— Доктор, если мне приснится муж, значит, кто-нибудь умрет.
— Вы проверяли, кто-то уже умер?
Она делает глубокий вдох:
— Завтра кардиологи вынесут мне смертный приговор.
Психиатр приводит аргументы против такого вывода, но пациентка не хочет отказываться от трагической развязки — от ордена, врученного ей самой жизнью. Трагические чувства чего-то да стоят. Теперь она козыряет самоуничижением:
— Доктор, стоит мне посмотреться в зеркало, как тут же хочется дать себе пощечину.
— Вам надо найти отдушину, которая доставляла бы вам радость.
Уж не хочет ли он сказать, что разделяет мои радости? Пациентка с ее жалобами бледнеет, она всего-навсего сводница. Я утрачиваю чувство реальности. Он все это видит и лечит меня? Нет, он вышел из роли психиатра и флиртует. Мужская мечта о всемогуществе: подчинить себе сразу двух женщин. А может, с ним творится то же, что и со мной, одно подсознание нежно беседует с другим. Двадцать процентов неконтролируемых желаний снуют между нами в просторном зале старого здания психиатрической клиники.
Нашему одиночеству вдвоем нужен третий. Я — тот центр, где сходятся все нити. Ему понятна лишь половина того, что я говорю, вторая половина остается тайной, словно я наполовину прикрыта и лежу в полутьме. А если я сжульничаю? Он вынужден мне доверять. Это доверие и есть любовь. Я ласкаю его слова, переводя их на другой язык, и дарю ему новые, украшая их, как венец невесты. Тут меня охватывает страх, что пациентка может выздороветь или наложить на себя руки, ее могут депортировать, и мне не придется больше разговаривать с этим психиатром.
— Доктор, когда я выхожу на улицу, то глаз ни на кого не решаюсь поднять, — жалуется пациентка.

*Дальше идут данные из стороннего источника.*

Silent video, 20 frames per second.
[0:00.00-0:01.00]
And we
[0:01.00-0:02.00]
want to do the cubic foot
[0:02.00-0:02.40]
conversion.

— Тем самым вы изматываете себя. Даю вам домашнее задание: каждый день смотреть в глаза одному прохожему, чтобы он снял часть груза с вашей души.

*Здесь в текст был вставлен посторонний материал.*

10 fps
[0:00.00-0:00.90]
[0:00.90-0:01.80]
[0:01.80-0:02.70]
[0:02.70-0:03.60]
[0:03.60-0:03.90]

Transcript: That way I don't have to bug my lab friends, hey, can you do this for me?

Перебарываю себя, заглядываю психиатру в глаза и блаженствую в зеленом озере; мне становится легче.
На прощание он говорит мне:
— Я взялся за этот случай, потому что еще ни разу не работал с переводчицей. Любопытный опыт. Напишу о нем научную статью.
Я обзавелась любовником: новым народом. Небрежная походка, выходящая за рамки экспрессивная жестикуляция, сильный или легкий акцент, другой цвет кожи, духовная хромота вырванных с корнем приезжих со всех концов света. Звучало слово, рождался понимающий взгляд — и я уже ощущала тепло от чужеродности собеседника. Окунувшись в общую чужеродность, я поплыла по фарватеру инаковости. Нашим отеческим языком стал язык с тысячью акцентов. Освободившись от заповеди вежливости к принявшей нас стране, мы глумились и потешались над ней, выдумывали теории, заблуждались, безмерно преувеличивали, попадали в самую точку, громко хохотали, отмахивались. Мы были среди своих, никто не наказывал нас пугающей фразой: «Не нравится тут, возвращайся обратно».
Я обрела ее, родину брюзжания. Появились новые Мы. Вот она свобода выражения мнений. Не гарантированная законом — мы жили в подполье, как при диктатурах, из которых бежали. Мы вкушали запретные плоды кощунственного познания и уже давно перестали жить в раю. Под полированной поверхностью то и дело обнаруживались уязвленные чувства, блуждали враждебные мысли, восстание эмигрантов варилось на медленном огне, так и не прорываясь наружу. Наш протест не выплескивался на улицы, его не было ни на трибунах, ни на экранах. Стоило местному приблизиться к нам, как мы тут же затихали, словно нас подслушивал агент госбезопасности. Поднаторев в маскировке, изображали на лицах безобидную благонадежность.
Народ чужестранцев жил, не подавая голоса. Нам пора было, наконец, заявить:
— Мы здесь! Вы должны учитывать нас, нашу инородность, мы не во всем хотим становиться такими, как вы, нам у вас не все нравится. Благодарность невозможно испытывать постоянно. Это искусственная жизнь. Мы хотим настоящей.
Почему же мы не вышли из подполья и не позвали старожилов на национальный праздник, чтобы поделиться своими знаниями, своими переживаниями, глупостями, правомерными требованиями и пожеланиями? Только вот кто на неблагодарной чужбине захотел бы к нам прислушаться? Мы были разношерстым народом, неорганизованным, нереволюционным, ослабленным комплексом неполноценности, неуверенным в новом языке, согбенным под чужими законами, мучимым ностальгией, вплоть до потери достоинства желающим приспособиться, единым и непокорным лишь в скрытом брюзжании.